This year’s Grand Champions are father and son Russell (Rusty) and Beau Estes of Peak Farms in Jefferson, N.C. The Estes family traveled to Washington to present the tree, an 18.5 foot Fraser Fir, to the President and First Lady on Nov. 23, one day after Thanksgiving. The Estes family previously won the honor of sending a tree to the White House in 2008.
Christmas trees may be seasonal, but Christmas-tree production, which integrates elements of both agricultural production and forestry, certainly is not. Year-round management and maintenance are required. However, Christmas trees can be produced on land that would be only marginally productive for most agriculture, and Christmas-tree production requires less ground cover disturbance than that needed with many agricultural crops.

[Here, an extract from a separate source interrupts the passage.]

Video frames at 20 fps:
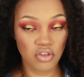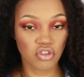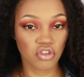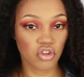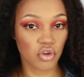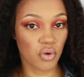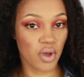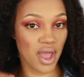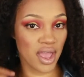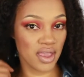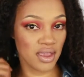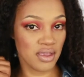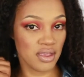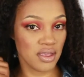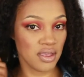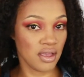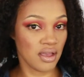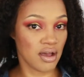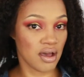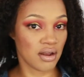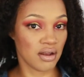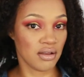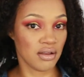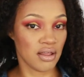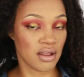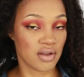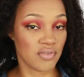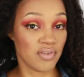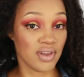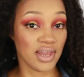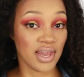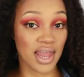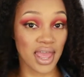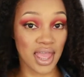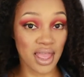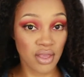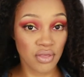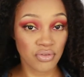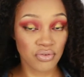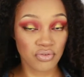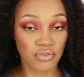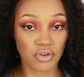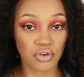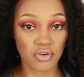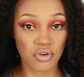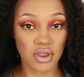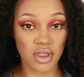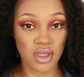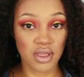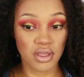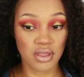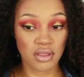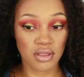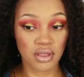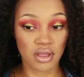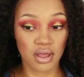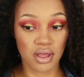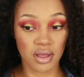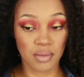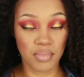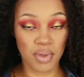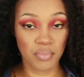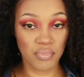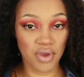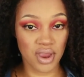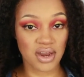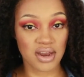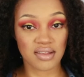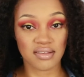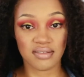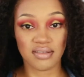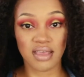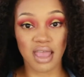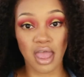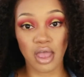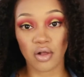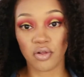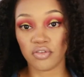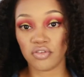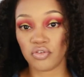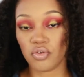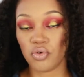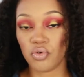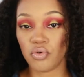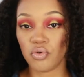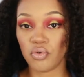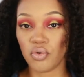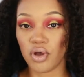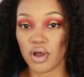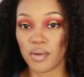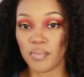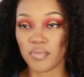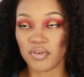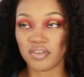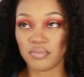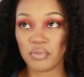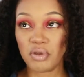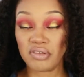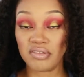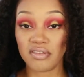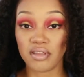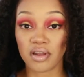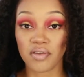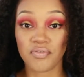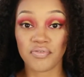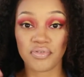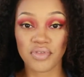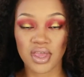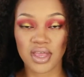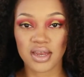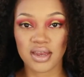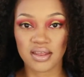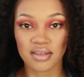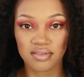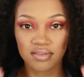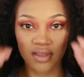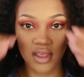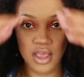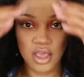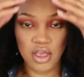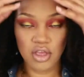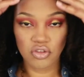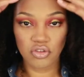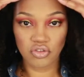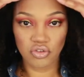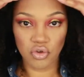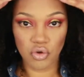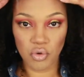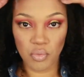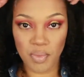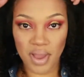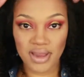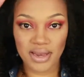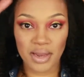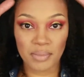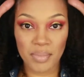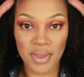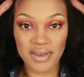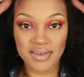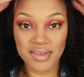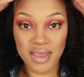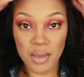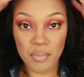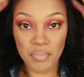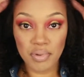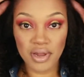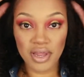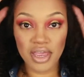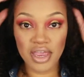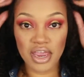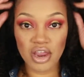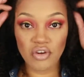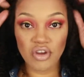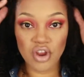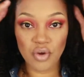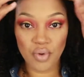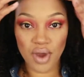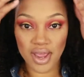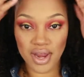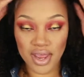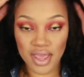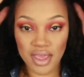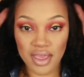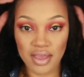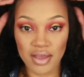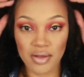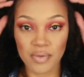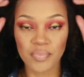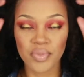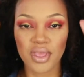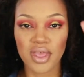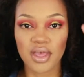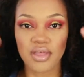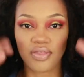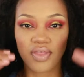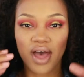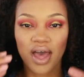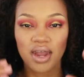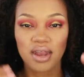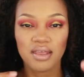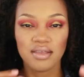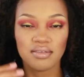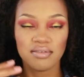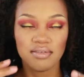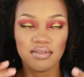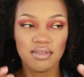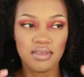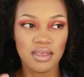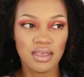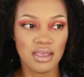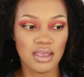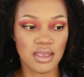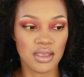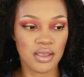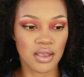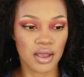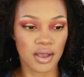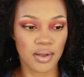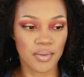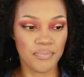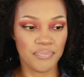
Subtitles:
So I got a lot of length during my pregnancy. I also experienced a lot of thickness. So my temple area right here, that is the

Christmas-tree rotations are much shorter than timber rotations and Christmas trees can be grown economically on small acreage, as well, whereas agricultural crops and timber production often requires large acreage for economical management.
Christmas-tree production is generally thought of as environmentally friendly, too. The trees are a renewable resource. Harvested trees are replaced with seedlings. In fact, to replace harvested crops and meet future demand, North American Christmas-tree farmers plant one to three seedlings for every Christmas tree harvested. And because Christmas trees are 100 percent biodegradable, they are often recycled into mulch, to be used in gardening or to prevent soil erosion.
Very few consumers know or even consider where their trees come from, and even fewer realize the challenges faced by Christmas-tree producers. Large investments, long-term commitment and lots of work are required.
There are the production costs, which include the price of seedlings and machinery such as tractors, mowers, tillers, sprayers and shearing tools. Then there’s the cost of fertilizers, pesticides and other miscellaneous items such as signs, gates and flagging.